Hahn v. First National Bank of Delray Beach

COBB, WARREN H., Associate Judge,

dissenting:

In this cause the trial court dismissed for lack of prosecution. Although it is not apparent from the face of the order or the final judgment of dismissal entered by the trial court, it is clear from the record, the briefs and oral argument of counsel that *347the dismissal was argued to, and considered by, the trial court on the basis of the inherent power of the court, acting as a matter of discretion, as opposed to a mandatory dismissal pursuant to Fla.R.Civ.P. 1.420(e).1 Therefore, this case should be reviewed from that perspective.

It is clear that the trial court had inherent power to dismiss for failure to diligently prosecute independent of any rule of court. Nicholson v. Eli Lilly and Co., 285 So.2d 648 (Fla. 3d DCA 1973); Shalabey v. Memorial Hospital of South Broward Hospital District, 253 So.2d 712 (Fla. 4th DCA 1971); Popkin v. Crispen, 213 So.2d 445 (Fla. 4th DCA 1968); and Reddish v. Forlines, 207 So.2d 703 (Fla. 1st DCA 1968). See also 24 Am.Jur.2d Dismissal, Discontinuance and Nonsuit § 59 and 167 A.L.R. 1062.

The record herein reveals that the appellant, as plaintiff, filed complaint on June 11, 1970. Various motions were filed and hearings held in regard to the complaint; an amended complaint was allowed to stand in May 1971. On June 21, 1971, the appel-lees, as defendants, filed their answer. Thereafter, in 1971 and 1972, three attempts by defendants to depose plaintiff, who apparently suffered some mental or physical infirmity, were thwarted by protective orders. During this period, plaintiff filed requests for admission on June 30, 1972. These were objected to and the objections were denied on August 3, 1972. In September 1972 the defendants took the depositions of two witnesses.

After a hearing on October 5, 1972, on plaintiff’s motion for a protective order, which was granted, the case apparently languished until October of 1973, at which time an additional law firm appeared of record for plaintiff and the defendants moved to dismiss for failure to prosecute. At the same time, one of the defendants objected to interrogatories served upon it by plaintiff on October 11, 1973.
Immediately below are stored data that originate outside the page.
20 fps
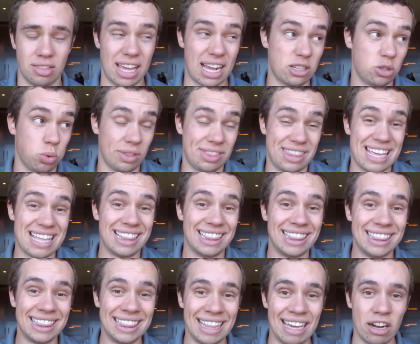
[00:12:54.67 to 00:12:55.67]
That's what the
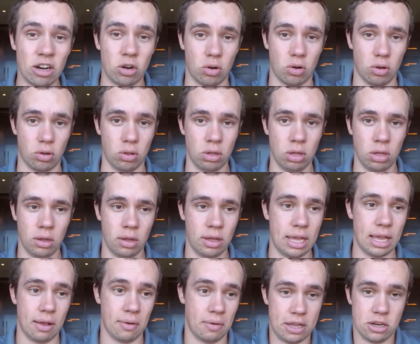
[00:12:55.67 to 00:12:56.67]
literal
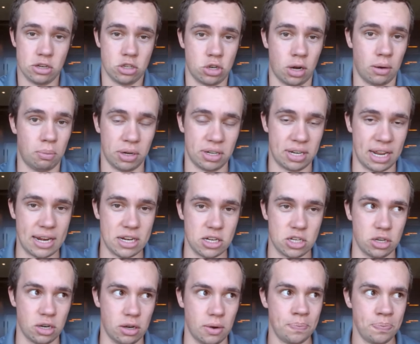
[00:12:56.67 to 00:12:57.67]

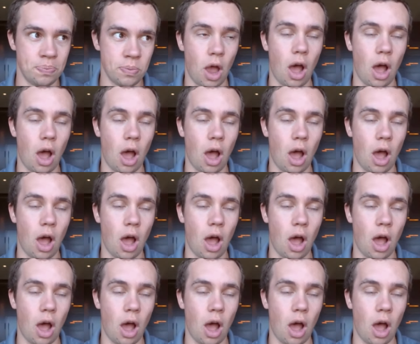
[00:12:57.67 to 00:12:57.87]
interpretation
Almost another year then elapsed until, on September 16, 1974, the plaintiff moved to compel answers to the 1973 interrogatories.

The following year, on September 10, 1975, a suggestion of the plaintiff’s incompetency was filed and a motion was made to substitute the guardian of his property as party plaintiff. This motion, together with the motion to compel and the motion to dismiss for failure to prosecute, were all noticed for hearing to be held on September 17, 1975. Subsequent thereto, on September 29, 1975, the trial court entered an order “that the motion to dismiss shall be granted.” Judgment of dismissal, following motion for rehearing, was filed on December 17, 1975, from which this appeal ensued.

As a consequence of the posture in which this case is presented, the issue may be stated in succinct fashion: did the trial court abuse its inherent discretion in dismissing this cause?

It was pointed out by this court in Pop-kin, supra, and again in Shalabey, supra, that a trial court’s discretionary dismissal for failure to diligently prosecute creates a heavy burden which must be borne on appeal by the losing party.

In my view the appellant, who gave only spasmodic annual attention to this cause in the trial court over a four year period, clearly has not met that burden. I would affirm.

. This provision was amended effective January 1, 1977 to provide that mere inaction for a period of less than one year shall not be sufficient cause for dismissal for failure to prosecute.